Here’s what we know: Bernie Sanders is helplessly himself. Everything about his life story, his convictions, and his political history is internally consistent. His unique voice is traceable to a single city block in New York City. And he has expressed hope for female candidates for high office since before most living Americans today were born.

Everything about Elizabeth Warren, meanwhile, is a staged lie in service of her ambition. Her backstory, famously, is fake. During a time when elite universities like Harvard were under incredible pressure to hire non-white faculty to their law schools, Elizabeth Warren registered as a Cherokee. Eventually she concocted an almost-certainly-false story about anti–Native American prejudice from her father’s parents.  Warren plagiarized her contribution to a book of Native American home recipes, Pow Wow Chow, from a French cookbook. Harvard bragged about its hiring of Warren and advertised her as an addition to its diversity, though reporting in recent years has attempted to obscure whether this was a help to her.
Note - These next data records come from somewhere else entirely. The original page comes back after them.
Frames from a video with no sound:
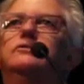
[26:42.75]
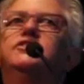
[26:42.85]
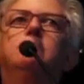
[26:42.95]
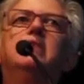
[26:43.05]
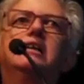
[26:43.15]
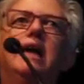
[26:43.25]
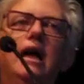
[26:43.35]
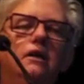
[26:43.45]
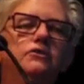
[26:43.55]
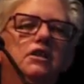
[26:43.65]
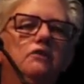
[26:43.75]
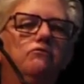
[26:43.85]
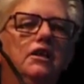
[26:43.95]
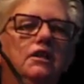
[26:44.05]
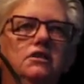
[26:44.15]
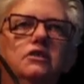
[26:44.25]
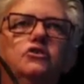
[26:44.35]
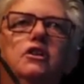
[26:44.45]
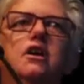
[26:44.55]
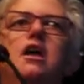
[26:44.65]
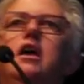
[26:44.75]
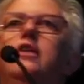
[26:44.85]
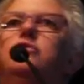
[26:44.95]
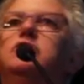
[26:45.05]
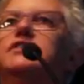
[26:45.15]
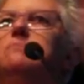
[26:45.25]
some accounting recognition. There is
Warren’s political persona is entirely false. She claims to be a populist, but her form of social democracy is a kind of class warfare for millionaires and affluent liberals against billionaires and the petit bourgeois entrepreneurs who vote Republican. Her student-debt and free-college plans are absolute boons to the doctors, lawyers, and academics — the affluent wage-earners — who are her chief constituency. Meanwhile, her tax reforms go after not only billionaires but the small entrepreneurs: the guys who own a car wash, or a garbage-disposal service, and tend to vote Republican. Her consumer-protection reforms have hampered and destroyed local banks, and rewarded the bad-actor mega-banks she claims daily to oppose.

She has abandoned the views expressed in her 2003 book, The Two-Income Trap, and embraced a view of life that man was made for the economy. Her day-care plans leave behind the mothers who would choose to stay at home and raise their own children, instead drastically incentivizing mothers to get back to full-time jobs by funding full-time day-care.

I expect the prestige media to do everything in its power to drag this dead candidacy over the line in Iowa. But it’s an unseemly and ugly business to pretend to believe anything that Elizabeth Warren says.